_About this task:_
Transcribe the entries below word for word, beginning at the line with "[00:00:10.67 to 00:00:11.73]" and stopping after the line with "[00:00:24.53 to 00:00:25.60]"; drop all pictures.

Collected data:
*** Begin section ***
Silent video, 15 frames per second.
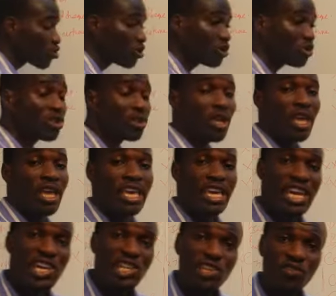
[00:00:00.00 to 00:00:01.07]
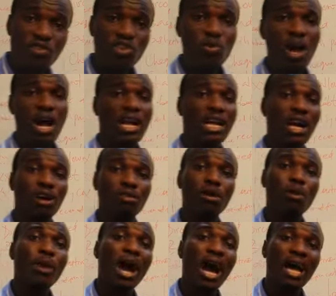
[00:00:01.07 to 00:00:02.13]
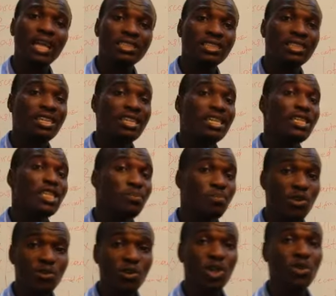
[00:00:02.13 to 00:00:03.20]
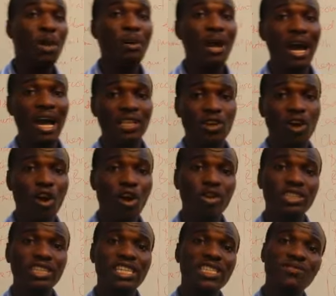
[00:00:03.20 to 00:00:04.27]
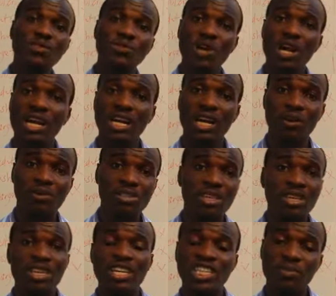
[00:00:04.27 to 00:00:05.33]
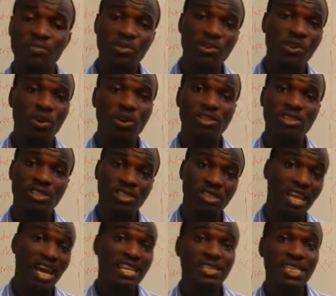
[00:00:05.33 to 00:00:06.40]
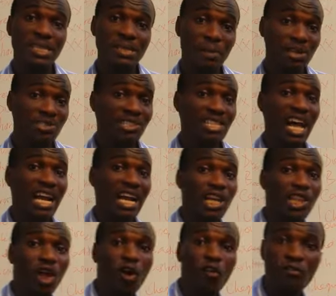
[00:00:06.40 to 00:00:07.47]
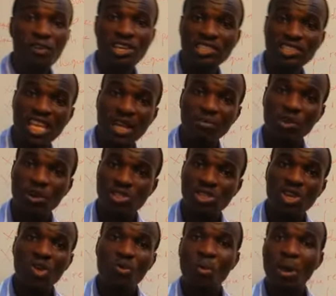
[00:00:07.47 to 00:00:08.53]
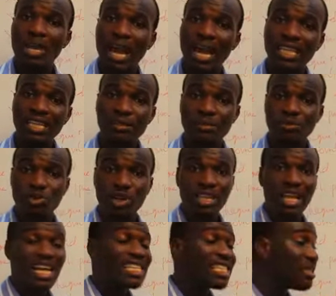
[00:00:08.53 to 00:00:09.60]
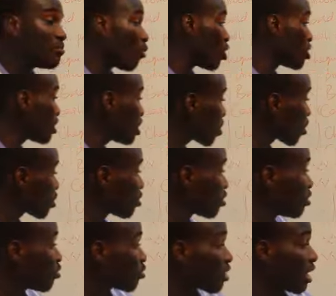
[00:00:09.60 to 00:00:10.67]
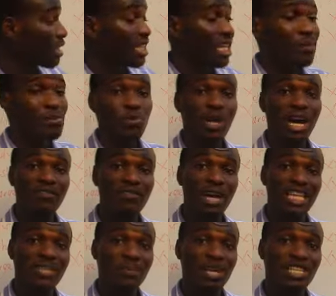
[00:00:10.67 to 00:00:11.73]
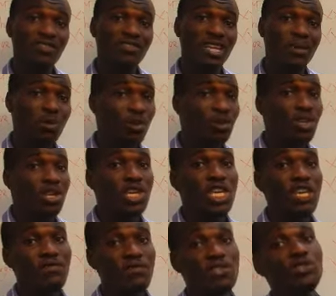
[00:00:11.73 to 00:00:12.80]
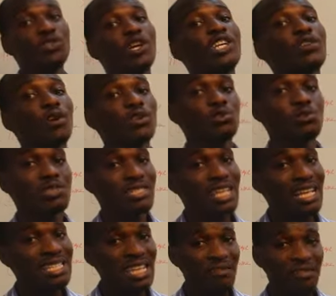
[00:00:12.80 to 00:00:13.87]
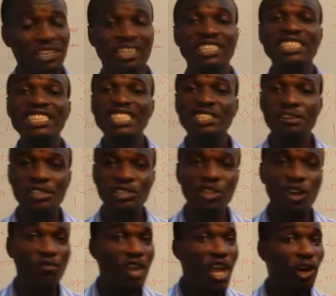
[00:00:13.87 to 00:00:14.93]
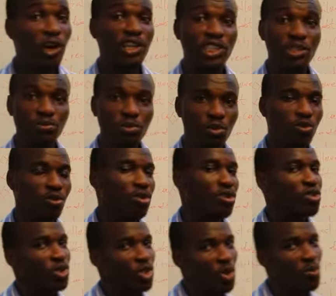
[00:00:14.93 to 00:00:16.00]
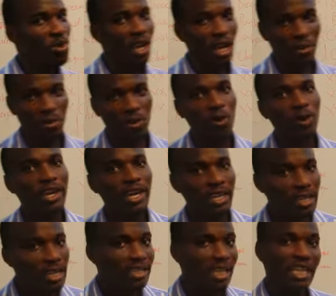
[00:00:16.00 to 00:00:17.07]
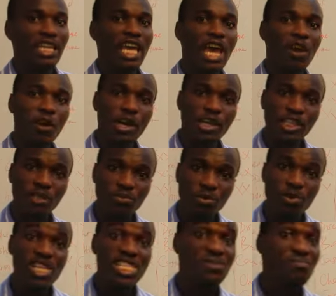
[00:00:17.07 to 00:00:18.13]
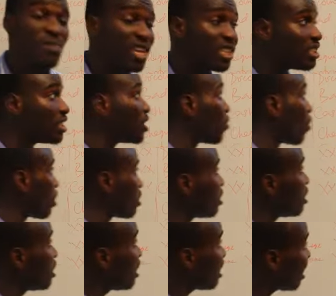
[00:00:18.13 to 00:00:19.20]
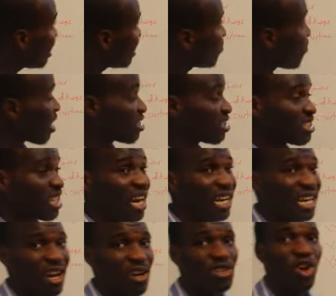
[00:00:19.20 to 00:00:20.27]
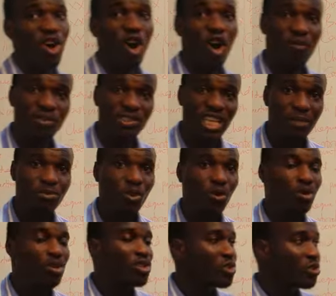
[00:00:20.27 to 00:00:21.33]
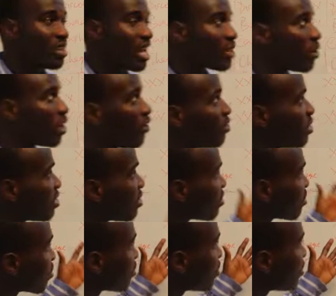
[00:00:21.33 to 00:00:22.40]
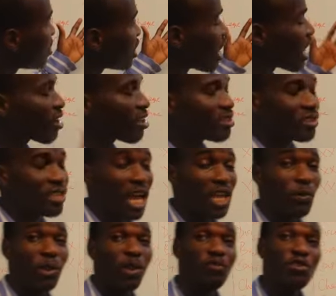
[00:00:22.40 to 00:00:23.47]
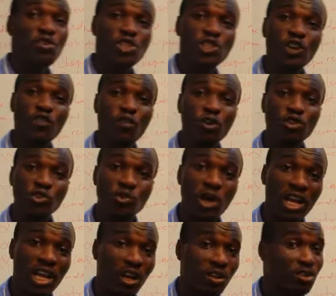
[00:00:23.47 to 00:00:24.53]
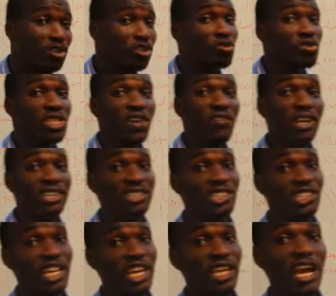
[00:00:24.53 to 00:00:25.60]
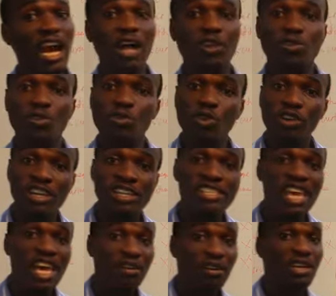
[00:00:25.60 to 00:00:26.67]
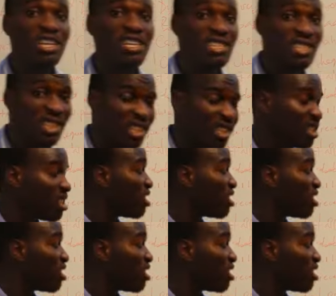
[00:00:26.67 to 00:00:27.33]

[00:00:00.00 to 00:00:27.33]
to the individual account, when we add in the period, when we add all the individual accounts in the periods, that is the personal account of each debtors, when we add it together, it must equal to the total debt we have there at the balance of debtors. If it's not equal to it, that's about an indication of error in the book. So we can look, okay, that the error in the book is made in the what? In the personal account of the debtor. So that's one of the check, that is one of the uses of control account, to serve as a check and to locate error easily.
*** End section ***
_Answer to the exercise:_
[00:00:10.67 to 00:00:11.73]
[00:00:11.73 to 00:00:12.80]
[00:00:12.80 to 00:00:13.87]
[00:00:13.87 to 00:00:14.93]
[00:00:14.93 to 00:00:16.00]
[00:00:16.00 to 00:00:17.07]
[00:00:17.07 to 00:00:18.13]
[00:00:18.13 to 00:00:19.20]
[00:00:19.20 to 00:00:20.27]
[00:00:20.27 to 00:00:21.33]
[00:00:21.33 to 00:00:22.40]
[00:00:22.40 to 00:00:23.47]
[00:00:23.47 to 00:00:24.53]
[00:00:24.53 to 00:00:25.60]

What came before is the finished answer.